Why HBase

4 conditions for a database

Structured data – data is stored in rows and columns
Random access – to values
Low latency – in a given set of rows if you want to search one row, it can be done in short span of time. We have features like indexes to facilitate this.
Both low latency and random access are co-related – both happen alongside.
ACID properties.

ACID Properties

Atomic
Eg – A is transferring Rs 5000 to B’s a/c, then 2 operations are happening – debit in A’s a/c and credit in B’s a/c Atomicity means either both operations happen, or none happen.

Consistency
It means the constraints should be met.
Eg- we have employee table, and I want each employee to have new ID, here we can place unique key constraint.
We can place different kinds of constraints to ensure data is consistent as per our requirements.

Isolation
Isolation means that If 2 persons are operating on a row – both are making a change to row, then these operations shouldn’t happen at random.
There should be a sequence associated with them through lock mechanism.
That is concurrent operations on database should appear as though they happen in some sequence.

Durability
It means that whenever the system fails due crash, power cut etc, it should not be that system comes down.
That is data is safe.
Things should be up and running after failure.

Hadoop makes a very poor database, because ...
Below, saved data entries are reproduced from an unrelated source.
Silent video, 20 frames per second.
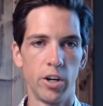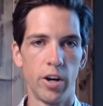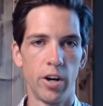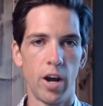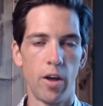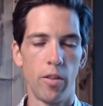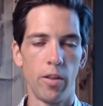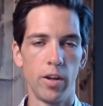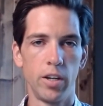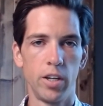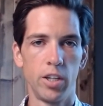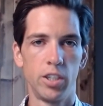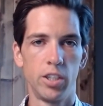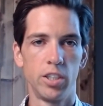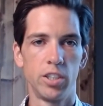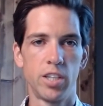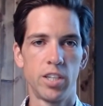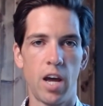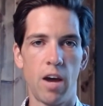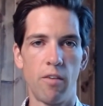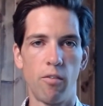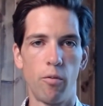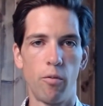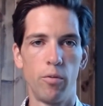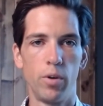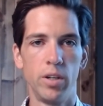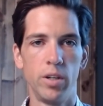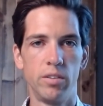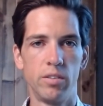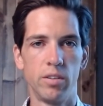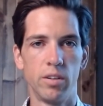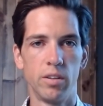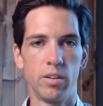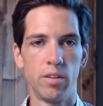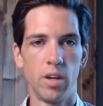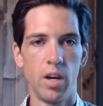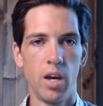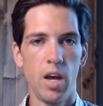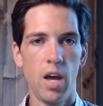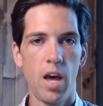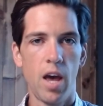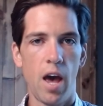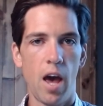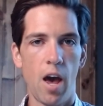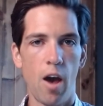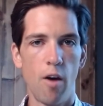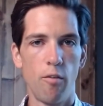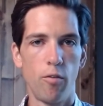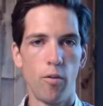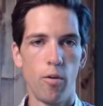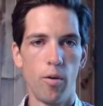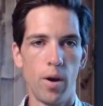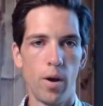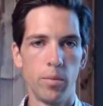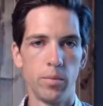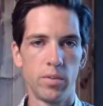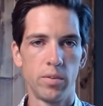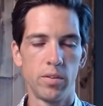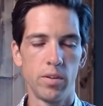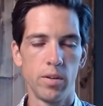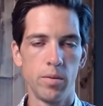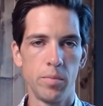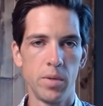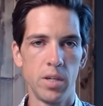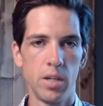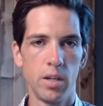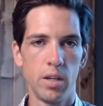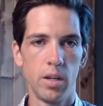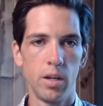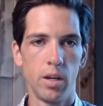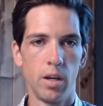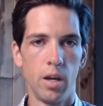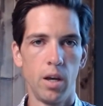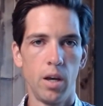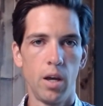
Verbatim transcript: Now, they did just have a recent FOMC meeting,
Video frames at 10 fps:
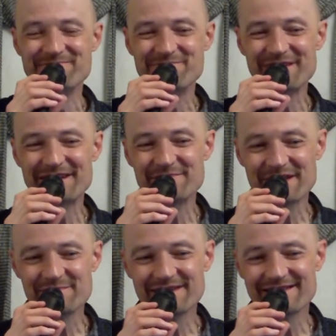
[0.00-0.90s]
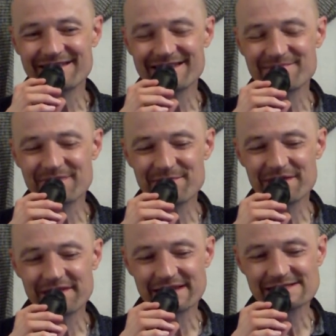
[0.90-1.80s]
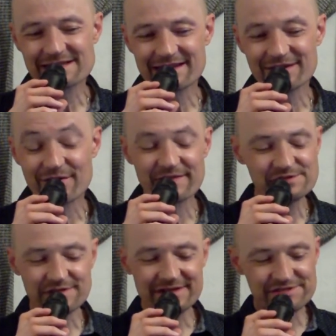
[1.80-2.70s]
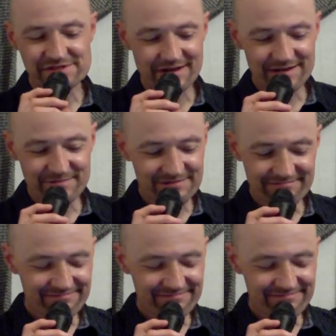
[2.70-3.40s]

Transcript: But it made me think, sitting there. Eventually he shut up and,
Supports unstructured data
No random access
Data kept in form of files and not rows and columns.
So, random access not possible.
High latency
No ACID compliance

To overcome limitation of random access or quick access of data, google published a paper on Big Table, a distributed storage system for structured data.
To recall, google gave 2 main papers, initially –
• GFS or google file system – for storage
• MapReduce – for processing

Now, it gave another paper for quick searching – BigTable.

Hbase is a distributed database management system, that runs on top of Hadoop.
So, if you have 4 node Hadoop cluster, Hbase runs on this Hadoop cluster.

Hbase properties

• Distributed – stores data in HDFS
• Scalable – capacity directly proportional to number of nodes in the cluster.
• Fault tolerant – piggybacks on Hadoop. HDFS gives replication of data, and so same for HBase.